─── Records shown ───
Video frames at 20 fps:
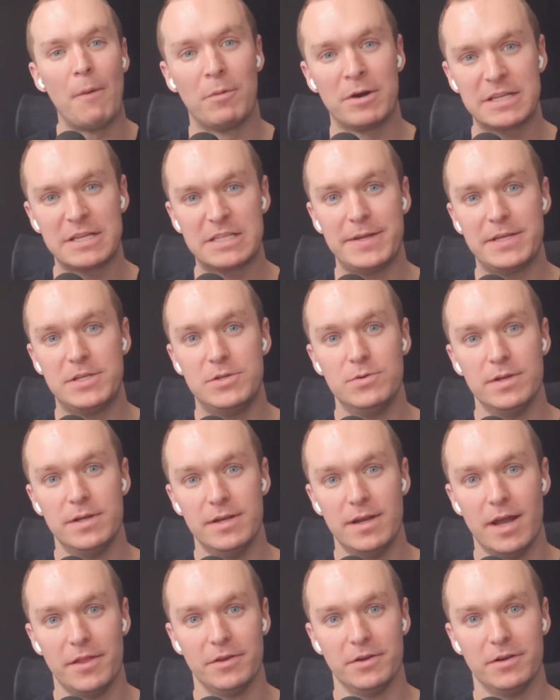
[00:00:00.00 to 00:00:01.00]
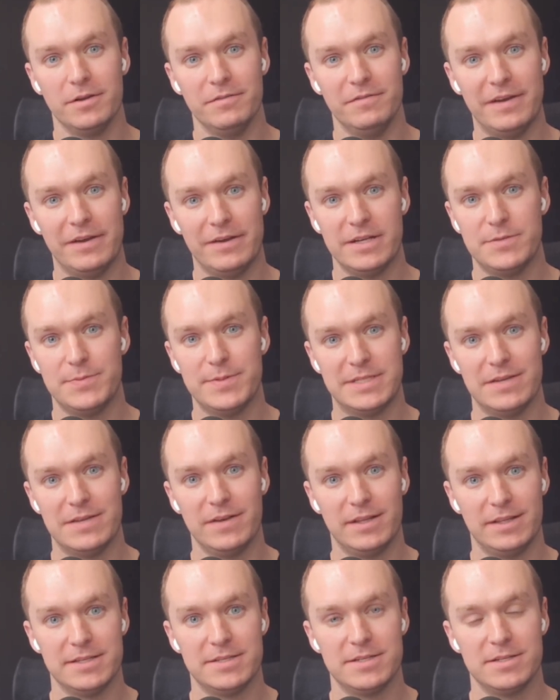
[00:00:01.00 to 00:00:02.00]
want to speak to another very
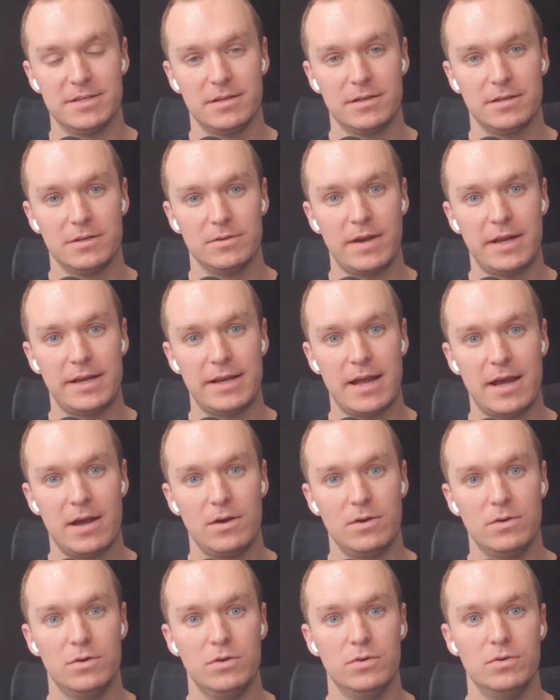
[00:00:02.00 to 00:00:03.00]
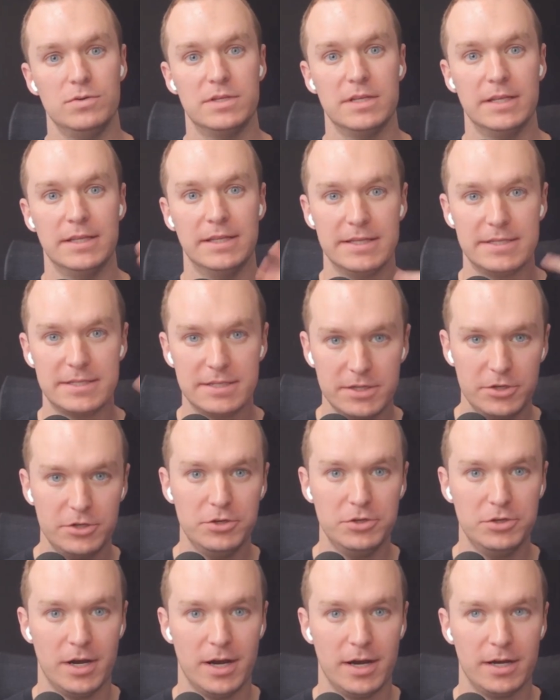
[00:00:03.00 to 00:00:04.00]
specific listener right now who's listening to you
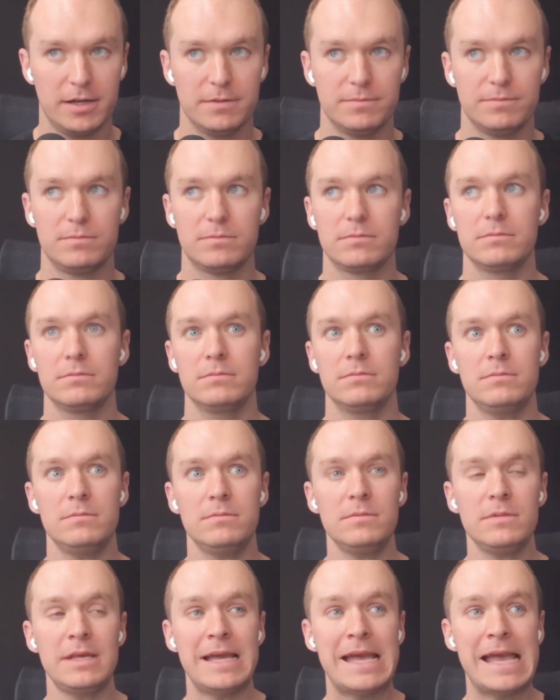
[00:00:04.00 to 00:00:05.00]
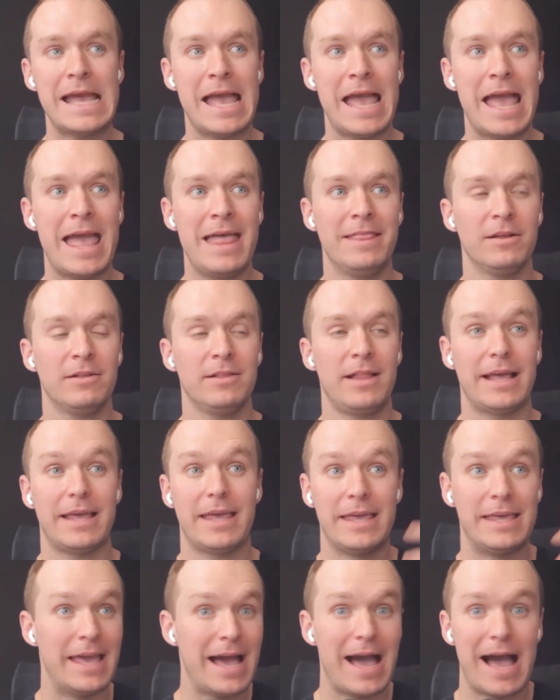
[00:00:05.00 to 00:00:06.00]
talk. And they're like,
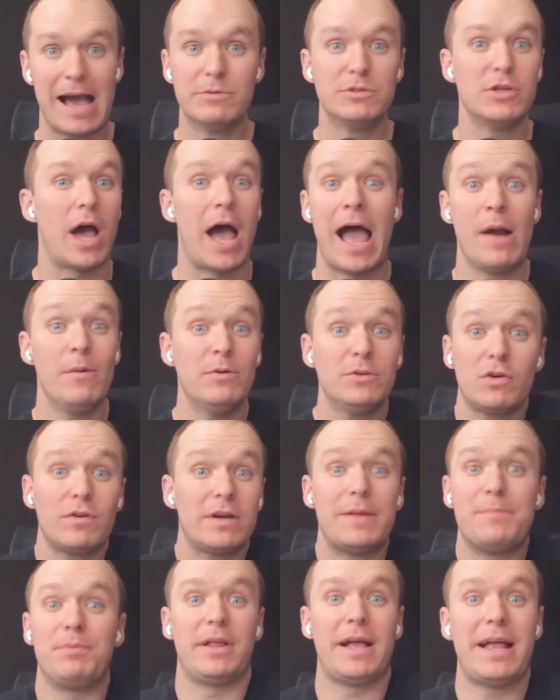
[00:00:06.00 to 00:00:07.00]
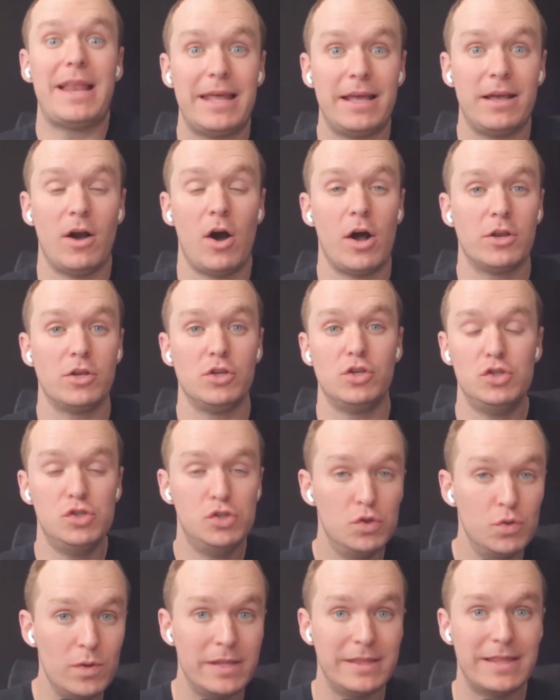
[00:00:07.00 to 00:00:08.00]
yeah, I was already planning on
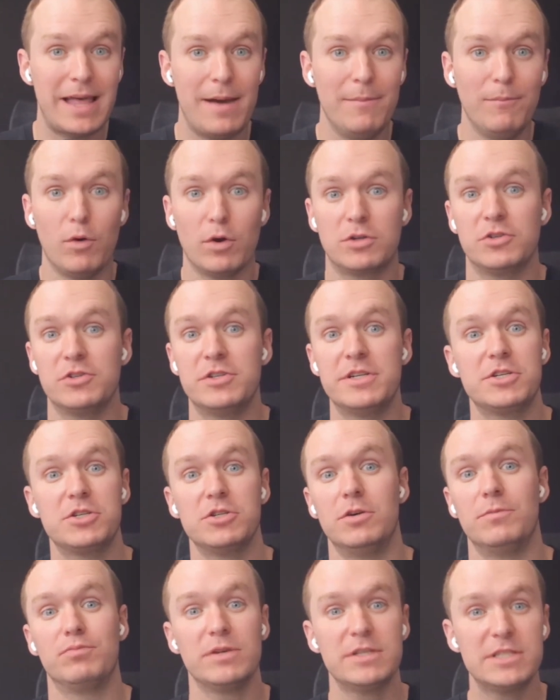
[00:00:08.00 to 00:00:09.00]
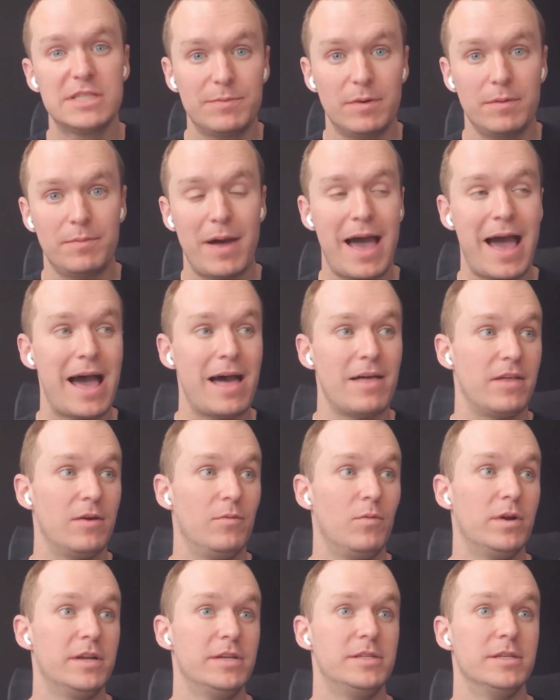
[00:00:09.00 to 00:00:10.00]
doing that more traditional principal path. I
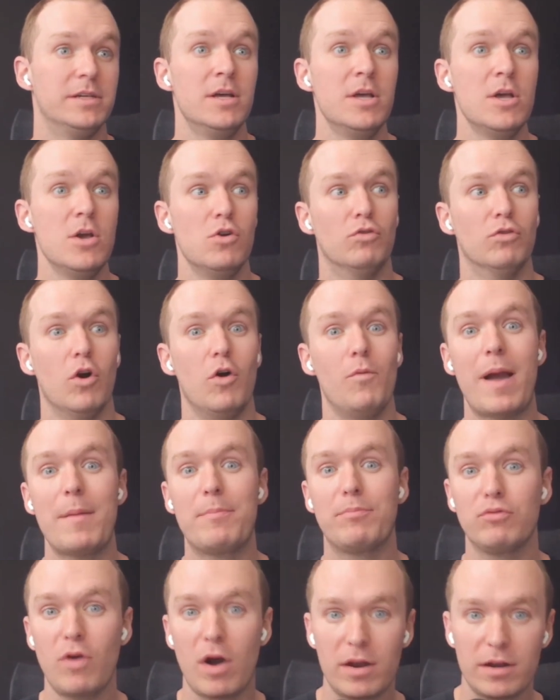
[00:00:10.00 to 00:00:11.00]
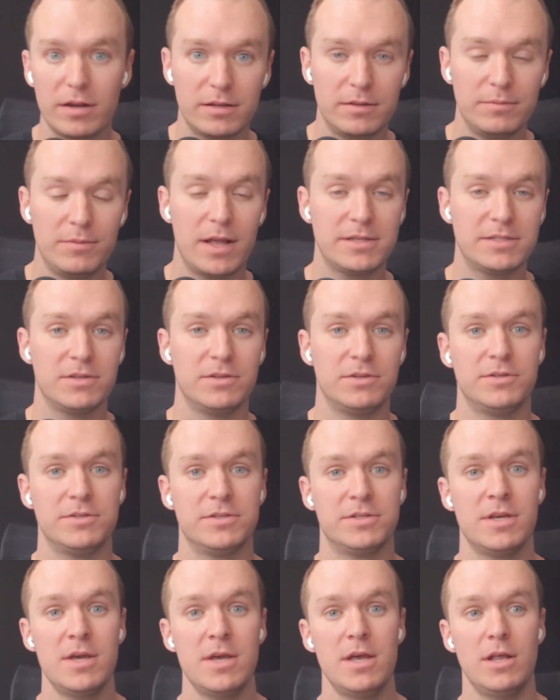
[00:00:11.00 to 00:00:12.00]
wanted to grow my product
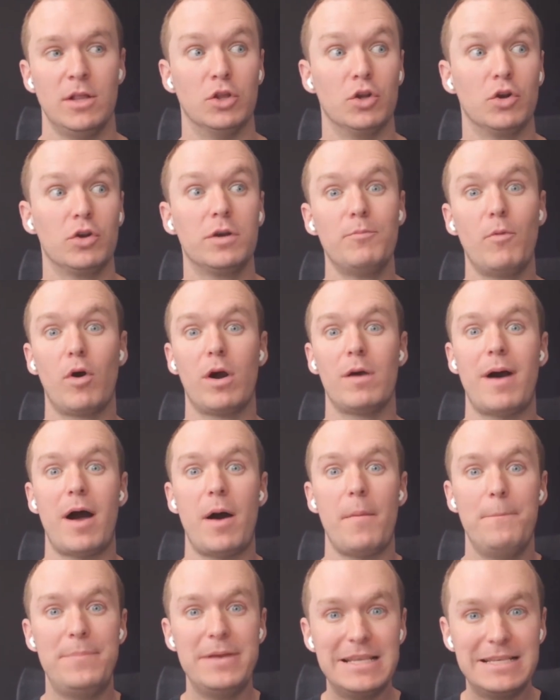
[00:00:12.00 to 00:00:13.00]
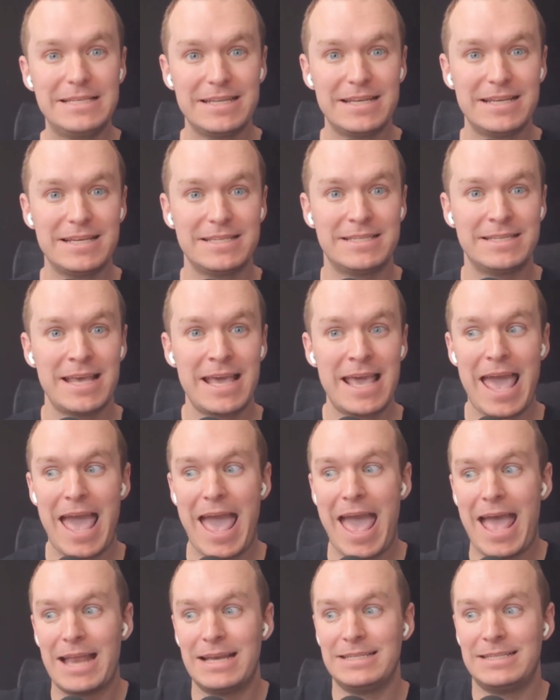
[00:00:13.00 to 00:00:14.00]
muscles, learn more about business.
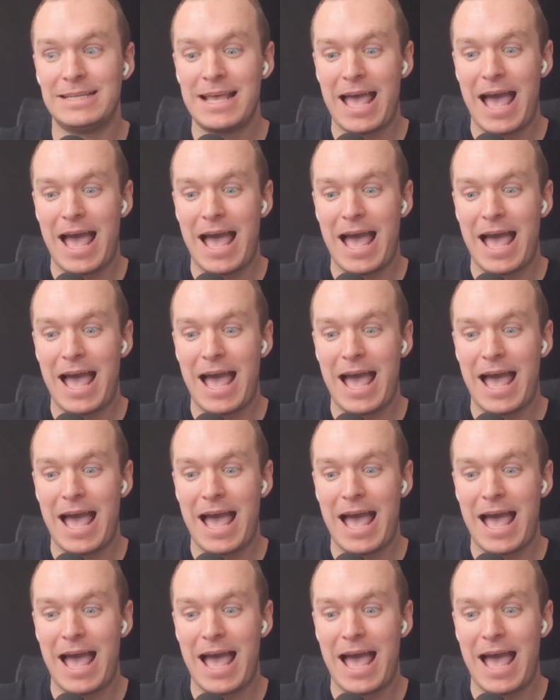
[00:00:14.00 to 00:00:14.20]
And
───
─── Records shown ───
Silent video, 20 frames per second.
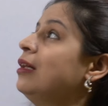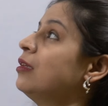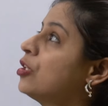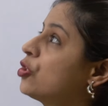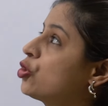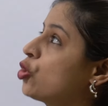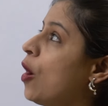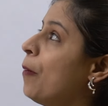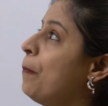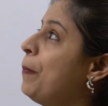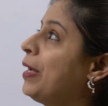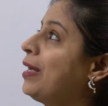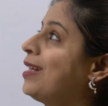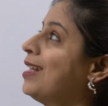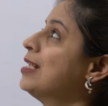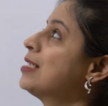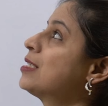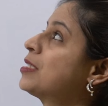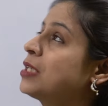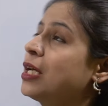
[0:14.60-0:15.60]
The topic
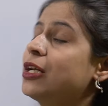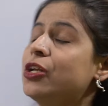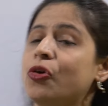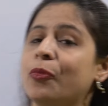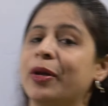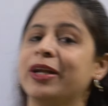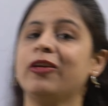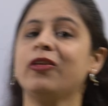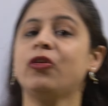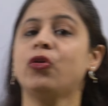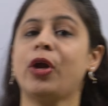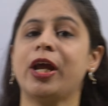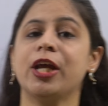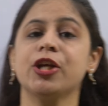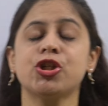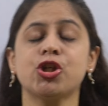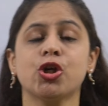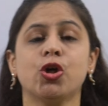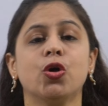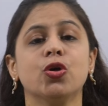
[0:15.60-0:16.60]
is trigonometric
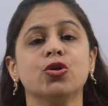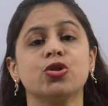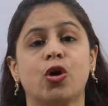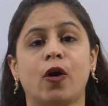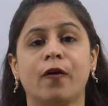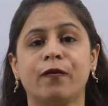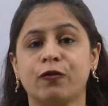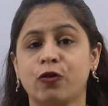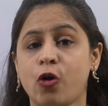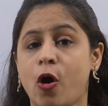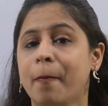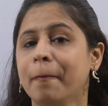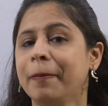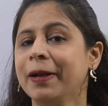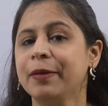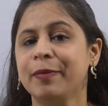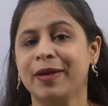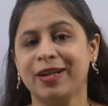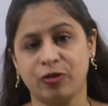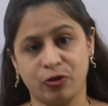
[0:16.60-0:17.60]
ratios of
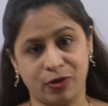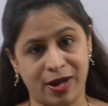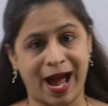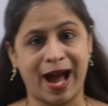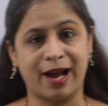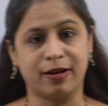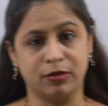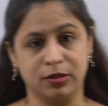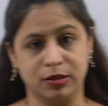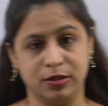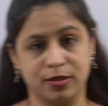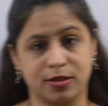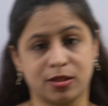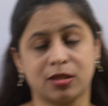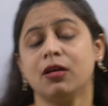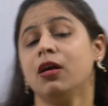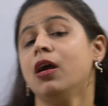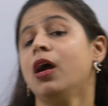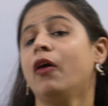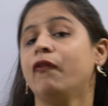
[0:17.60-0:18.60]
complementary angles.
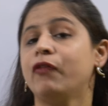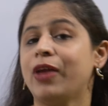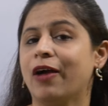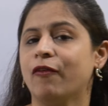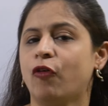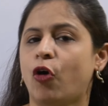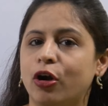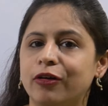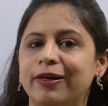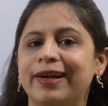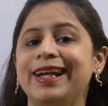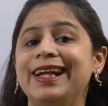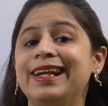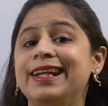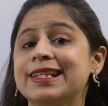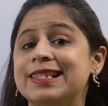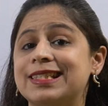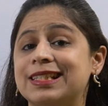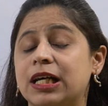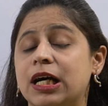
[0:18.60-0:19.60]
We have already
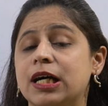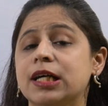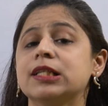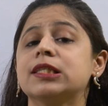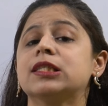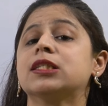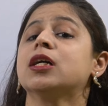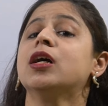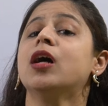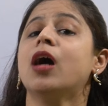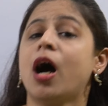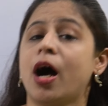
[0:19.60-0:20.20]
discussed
───
─── Records shown ───
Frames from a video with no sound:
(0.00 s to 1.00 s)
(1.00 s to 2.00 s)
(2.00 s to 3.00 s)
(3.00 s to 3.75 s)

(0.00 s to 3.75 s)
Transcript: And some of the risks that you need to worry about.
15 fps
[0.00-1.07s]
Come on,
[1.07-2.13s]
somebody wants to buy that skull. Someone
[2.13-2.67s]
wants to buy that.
───
Prompt:
All that should appear in the answer is the lines above from the line with "[00:00:03.00 to 00:00:04.00]" through the line with "[00:00:12.00 to 00:00:13.00]", retyped exactly, pictures left out.

Task output:
[00:00:03.00 to 00:00:04.00]
specific listener right now who's listening to you
[00:00:04.00 to 00:00:05.00]
[00:00:05.00 to 00:00:06.00]
talk. And they're like,
[00:00:06.00 to 00:00:07.00]
[00:00:07.00 to 00:00:08.00]
yeah, I was already planning on
[00:00:08.00 to 00:00:09.00]
[00:00:09.00 to 00:00:10.00]
doing that more traditional principal path. I
[00:00:10.00 to 00:00:11.00]
[00:00:11.00 to 00:00:12.00]
wanted to grow my product
[00:00:12.00 to 00:00:13.00]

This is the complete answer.